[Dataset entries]
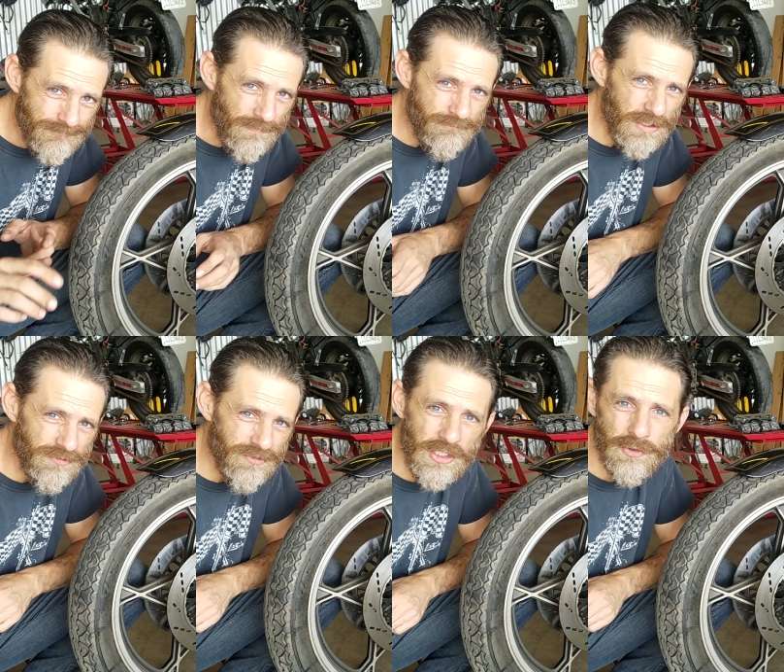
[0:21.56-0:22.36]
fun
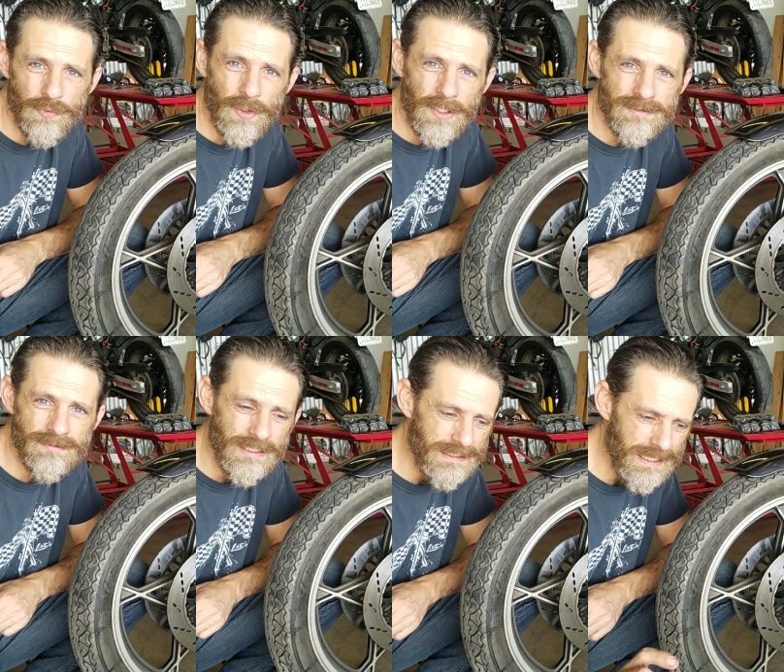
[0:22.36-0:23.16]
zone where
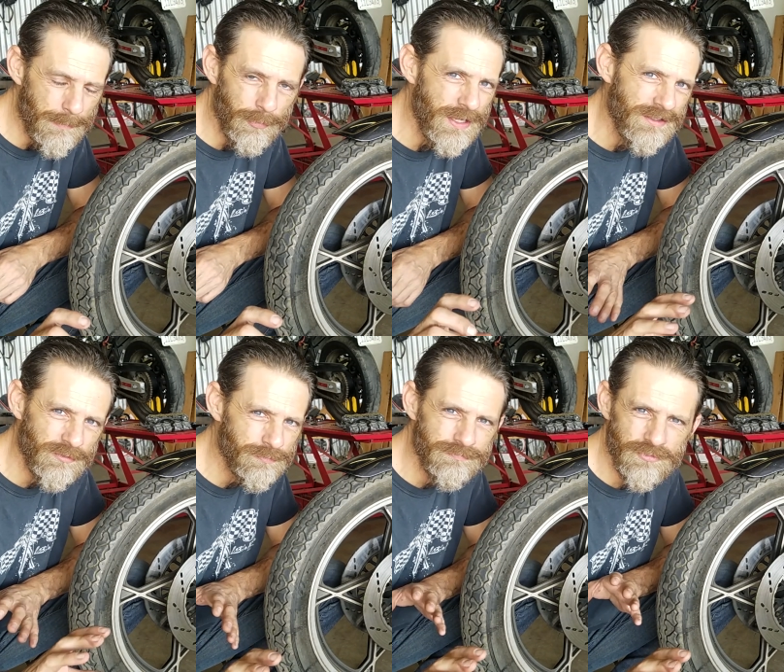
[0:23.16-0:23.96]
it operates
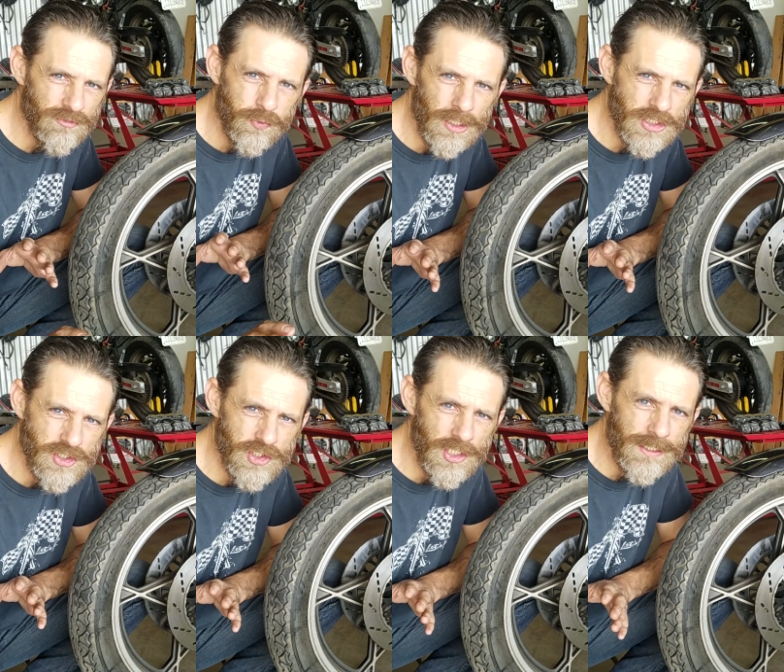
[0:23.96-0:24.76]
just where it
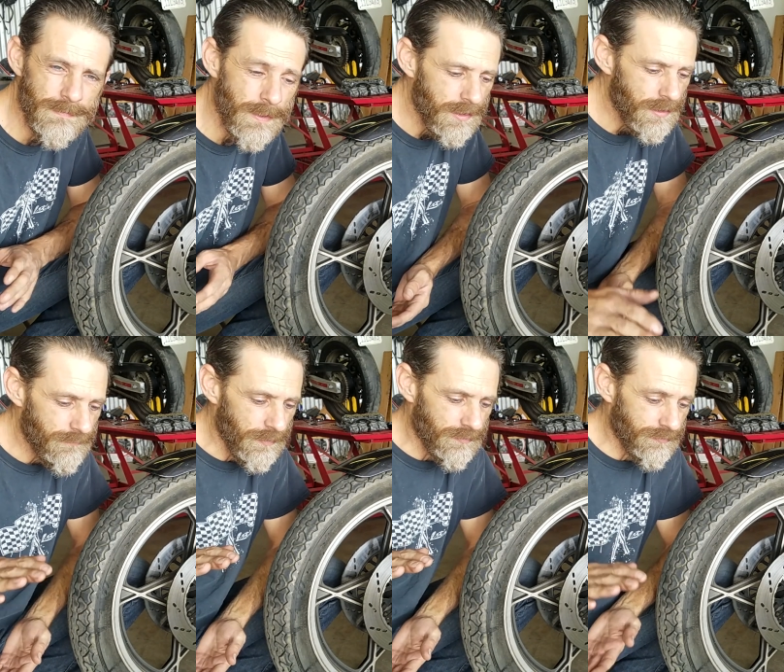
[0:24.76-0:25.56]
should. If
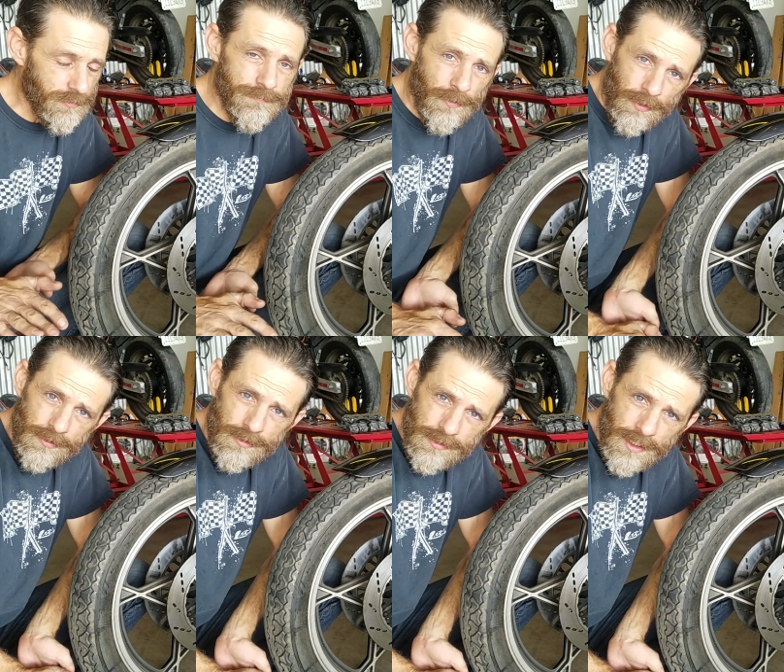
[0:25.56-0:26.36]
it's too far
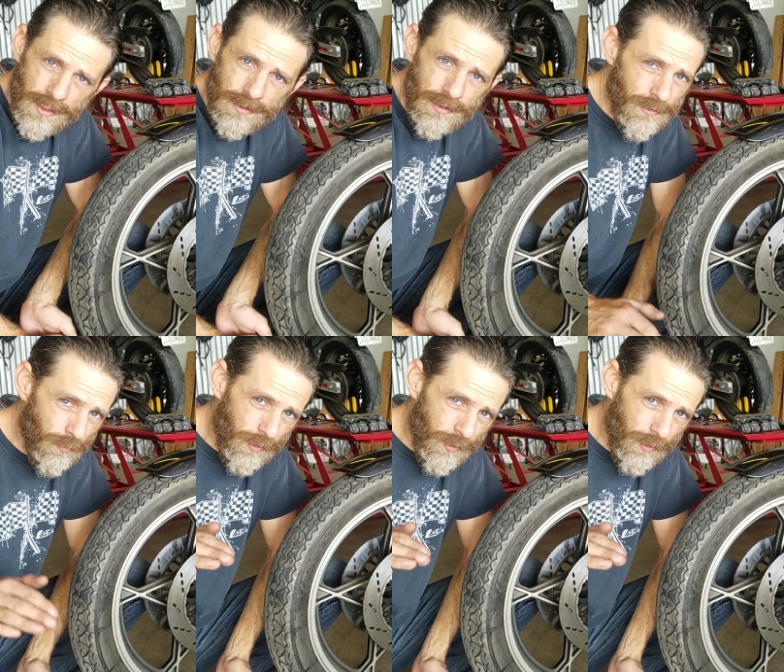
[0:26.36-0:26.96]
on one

- _EXERCISE INSTRUCTIONS_
Return all of the records above exactly as written. Omit each picture.

- _THE COMPLETED TASK_
[0:21.56-0:22.36]
fun
[0:22.36-0:23.16]
zone where
[0:23.16-0:23.96]
it operates
[0:23.96-0:24.76]
just where it
[0:24.76-0:25.56]
should. If
[0:25.56-0:26.36]
it's too far
[0:26.36-0:26.96]
on one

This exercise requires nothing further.